Dans un climat politique marqué par l’exigence de transparence et d’équité, quatre experts internationaux sont en mission au Bénin pour auditer le fichier électoral national. Leur objectif : garantir la fiabilité des données électorales et asseoir la légitimité des scrutins à venir.
Sollicitée par le parti d’opposition Les Démocrates et approuvée par le chef de l’État, Patrice Talon, cette mission s’inscrit dans un cadre consensuel. Ce mardi 15 juillet 2025, l’équipe d’experts a été reçue par le président de la Cour constitutionnelle, le professeur Dorothé Sossa, en présence du président du comité de pilotage, Jean-Baptiste Elias.
Le chef de mission, le Congolais Ronsard Malouda Ngimbi, a précisé les contours de cette démarche. « Il était essentiel, dès l’entame de notre mission, de rencontrer la Cour constitutionnelle, organe de régulation suprême du contentieux électoral. »
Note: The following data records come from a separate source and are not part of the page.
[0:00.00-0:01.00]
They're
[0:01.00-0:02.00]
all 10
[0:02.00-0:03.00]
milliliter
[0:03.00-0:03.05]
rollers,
Composée d’un démographe, d’un expert en biométrie, d’un informaticien et d’un juriste, la mission, présente à Cotonou depuis le 6 juillet, se déploie en trois phases : collecte des données, analyse technique et juridique, puis élaboration de recommandations concrètes. Cette mission s’étend jusqu’au 27 juillet 2025.
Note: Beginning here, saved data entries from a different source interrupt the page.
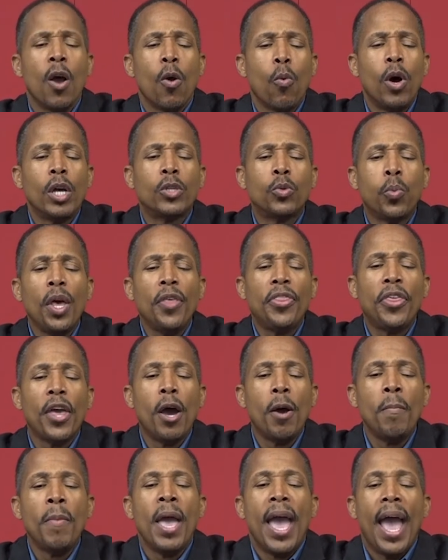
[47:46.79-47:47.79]
was with
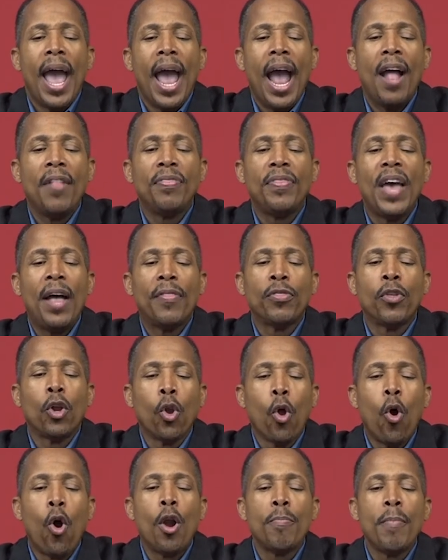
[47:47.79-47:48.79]
him and that the
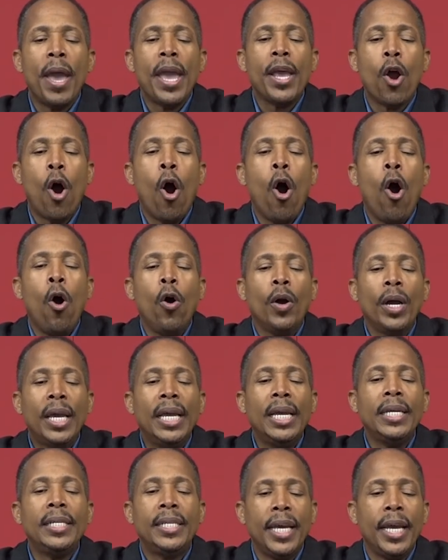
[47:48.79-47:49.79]
Lord made all
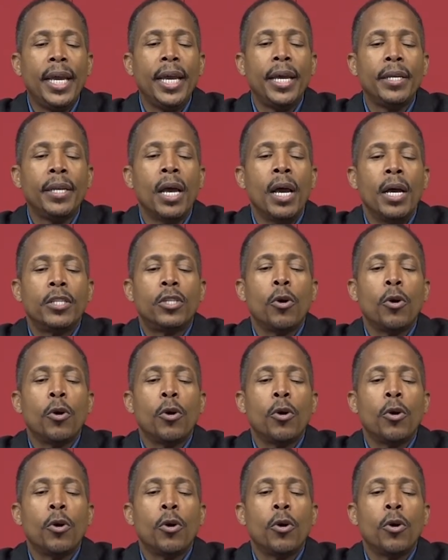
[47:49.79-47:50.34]
he did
L’examen portera tant sur la procédure de constitution des listes que sur la qualité intrinsèque des données collectées, avec un souci de conformité aux lois nationales et aux standards internationaux.
Autre point sensible : la protection des données personnelles des électeurs. Ronsard Malouda Ngimbi a souligné avec fermeté :
« La sécurisation des données électorales n’est pas négociable, aujourd’hui comme demain. »
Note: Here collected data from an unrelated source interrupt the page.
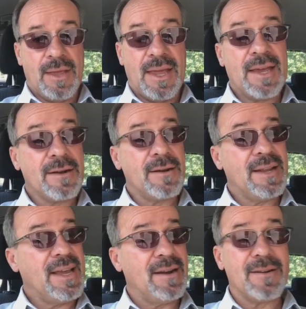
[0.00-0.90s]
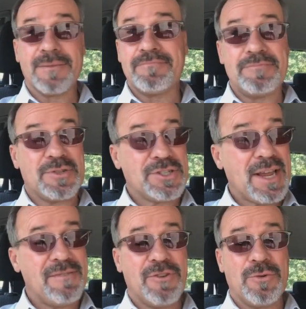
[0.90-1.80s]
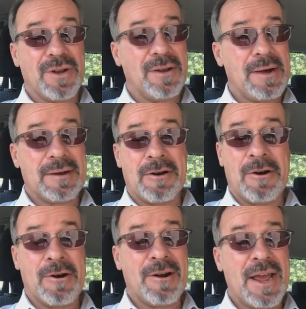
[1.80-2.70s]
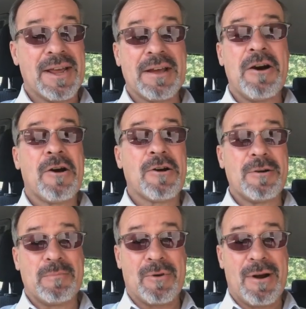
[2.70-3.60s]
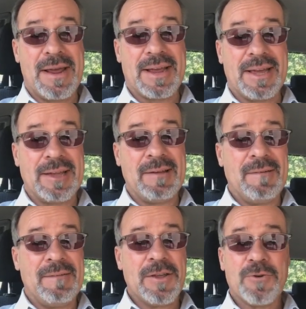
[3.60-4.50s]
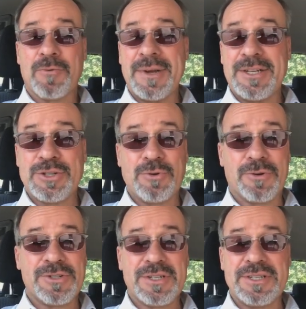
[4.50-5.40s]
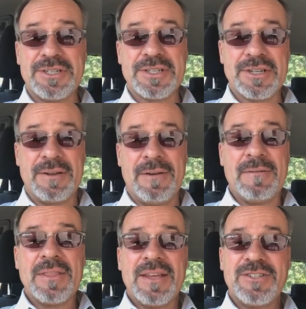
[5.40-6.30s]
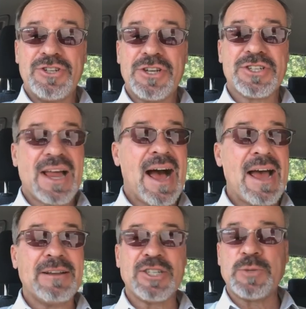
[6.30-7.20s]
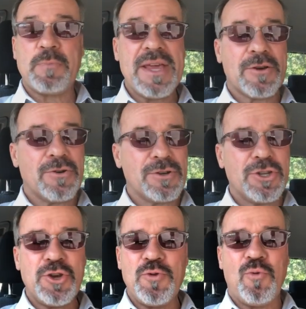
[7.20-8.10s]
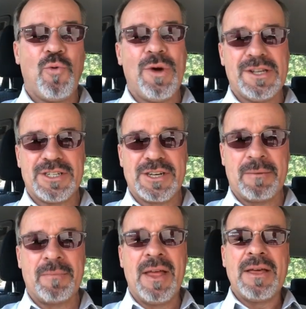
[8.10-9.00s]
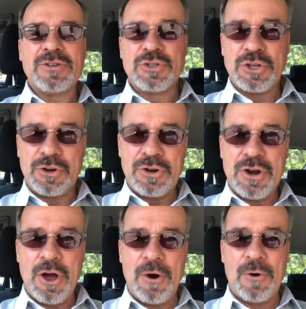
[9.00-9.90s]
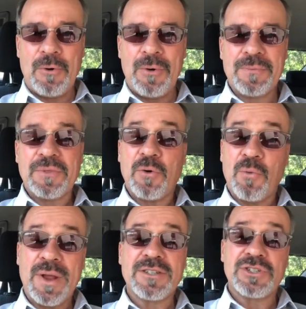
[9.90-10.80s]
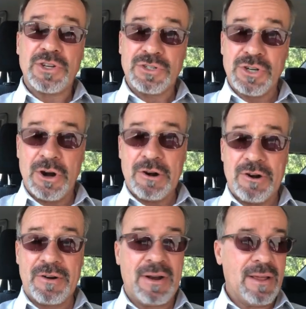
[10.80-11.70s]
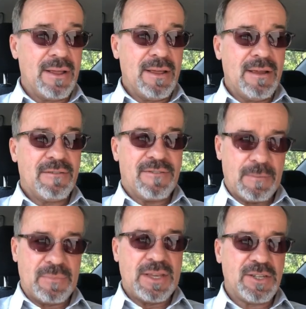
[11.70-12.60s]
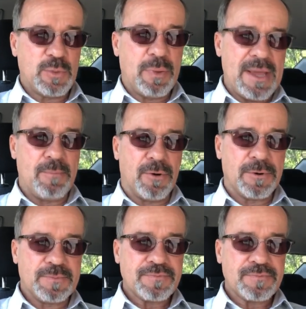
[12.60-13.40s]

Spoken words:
It'll save you a lot of heartache, heartbreak, resources. Just, I speak on you wisdom to know when to turn from these people.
L’objectif ultime est de renforcer la confiance des acteurs politiques et de la société civile, en garantissant un fichier électoral libre de toute forme d’irrégularité ou de manipulation.
Les experts n’excluent pas, à l’issue de leur mission, de recommander des ajustements visant à perfectionner les mécanismes de traitement des réclamations et à renforcer la transparence du processus électoral. Leurs conclusions sont attendues d’ici la fin du mois de juillet 2025.